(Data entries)
• • • • • • •

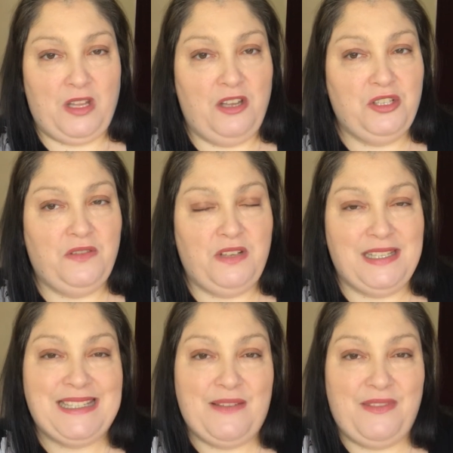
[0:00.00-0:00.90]
I should have
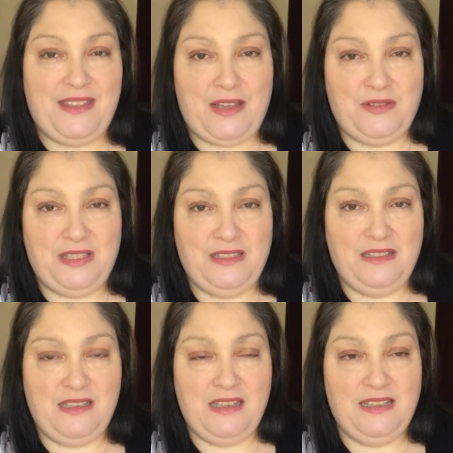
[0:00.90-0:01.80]
done
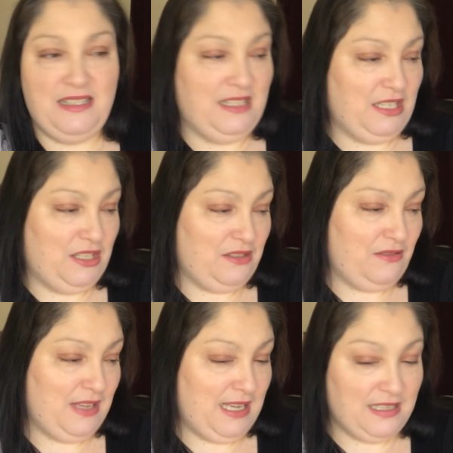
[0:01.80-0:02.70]
7,000 stitches
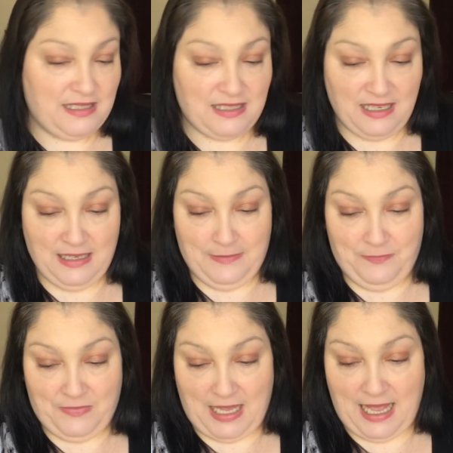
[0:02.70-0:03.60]
on this,
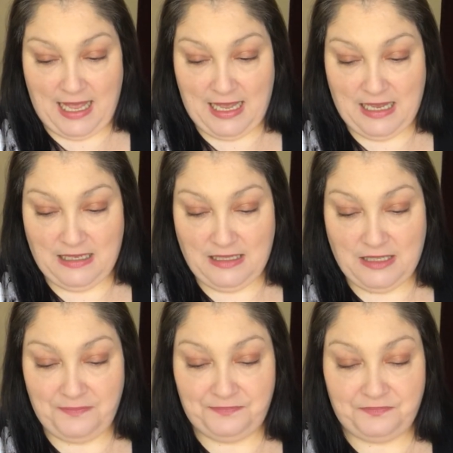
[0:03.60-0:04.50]

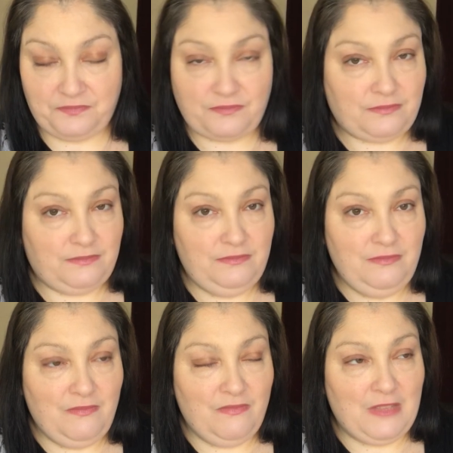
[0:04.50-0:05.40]
and
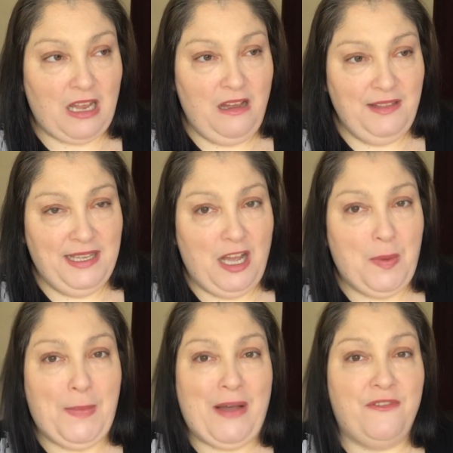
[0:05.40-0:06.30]
I think I'm
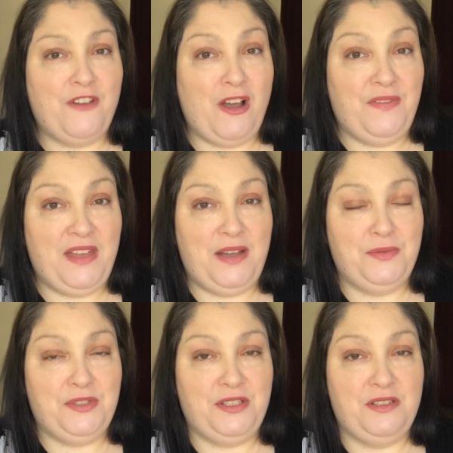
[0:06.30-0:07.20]
about
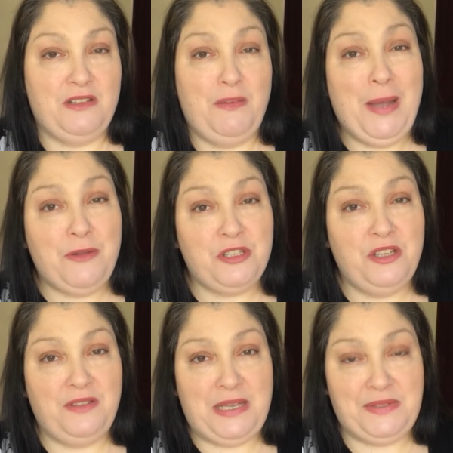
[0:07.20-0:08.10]
5,000, so about
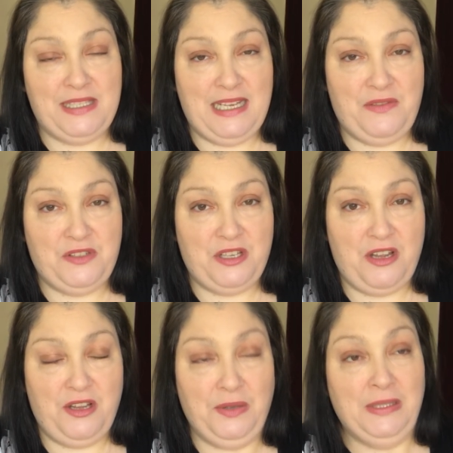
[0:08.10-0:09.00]
2,000 left to
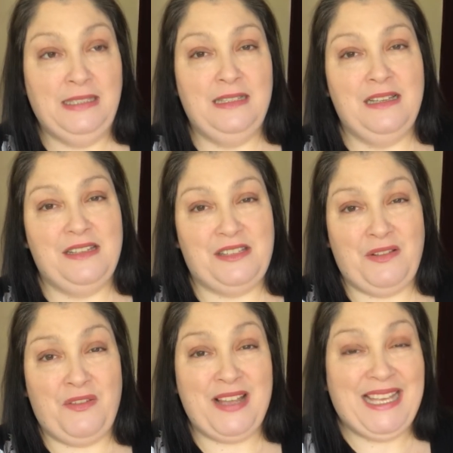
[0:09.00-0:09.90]
go. So
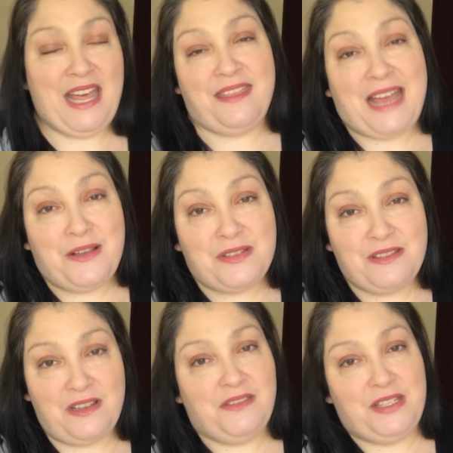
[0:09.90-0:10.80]
if I can get
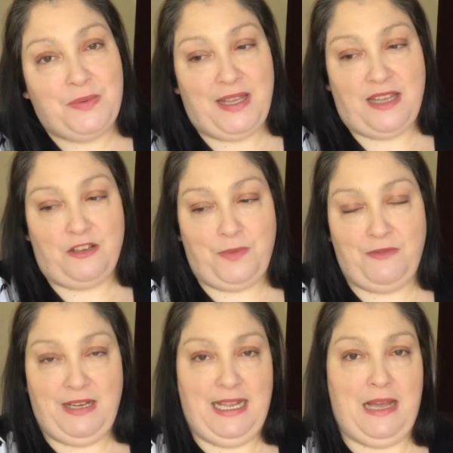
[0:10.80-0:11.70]
1,000 done this weekend, I'll be
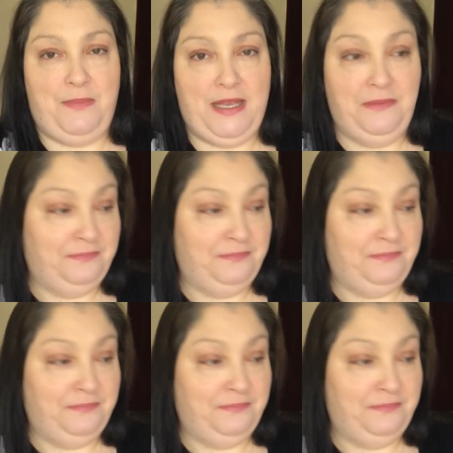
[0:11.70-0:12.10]
really happy.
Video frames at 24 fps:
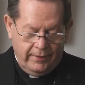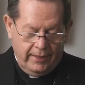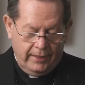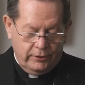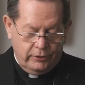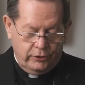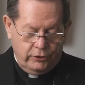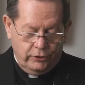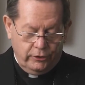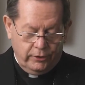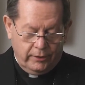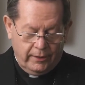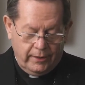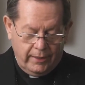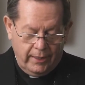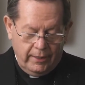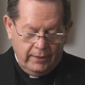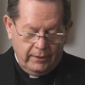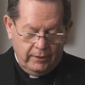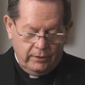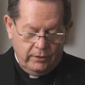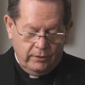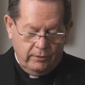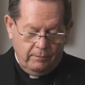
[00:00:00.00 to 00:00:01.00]
that your
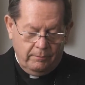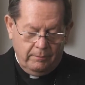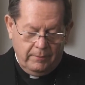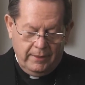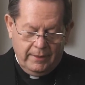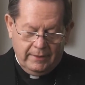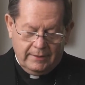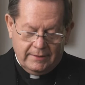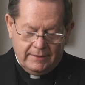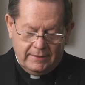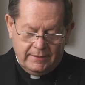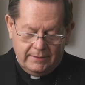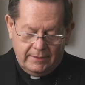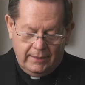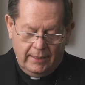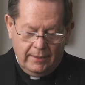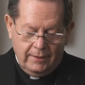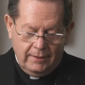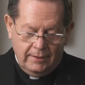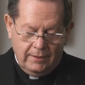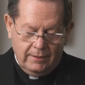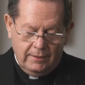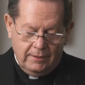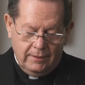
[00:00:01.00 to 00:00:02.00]
kingdom be
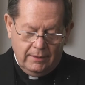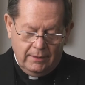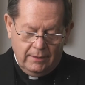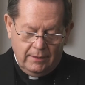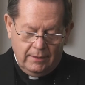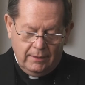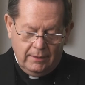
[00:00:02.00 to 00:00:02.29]
extended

• • • • • • •

Without including any pictures, reproduce the data exactly.

▶ **TASK OUTPUT**:
[0:00.00-0:00.90]
I should have
[0:00.90-0:01.80]
done
[0:01.80-0:02.70]
7,000 stitches
[0:02.70-0:03.60]
on this,
[0:03.60-0:04.50]

[0:04.50-0:05.40]
and
[0:05.40-0:06.30]
I think I'm
[0:06.30-0:07.20]
about
[0:07.20-0:08.10]
5,000, so about
[0:08.10-0:09.00]
2,000 left to
[0:09.00-0:09.90]
go. So
[0:09.90-0:10.80]
if I can get
[0:10.80-0:11.70]
1,000 done this weekend, I'll be
[0:11.70-0:12.10]
really happy.
Video frames at 24 fps:
[00:00:00.00 to 00:00:01.00]
that your
[00:00:01.00 to 00:00:02.00]
kingdom be
[00:00:02.00 to 00:00:02.29]
extended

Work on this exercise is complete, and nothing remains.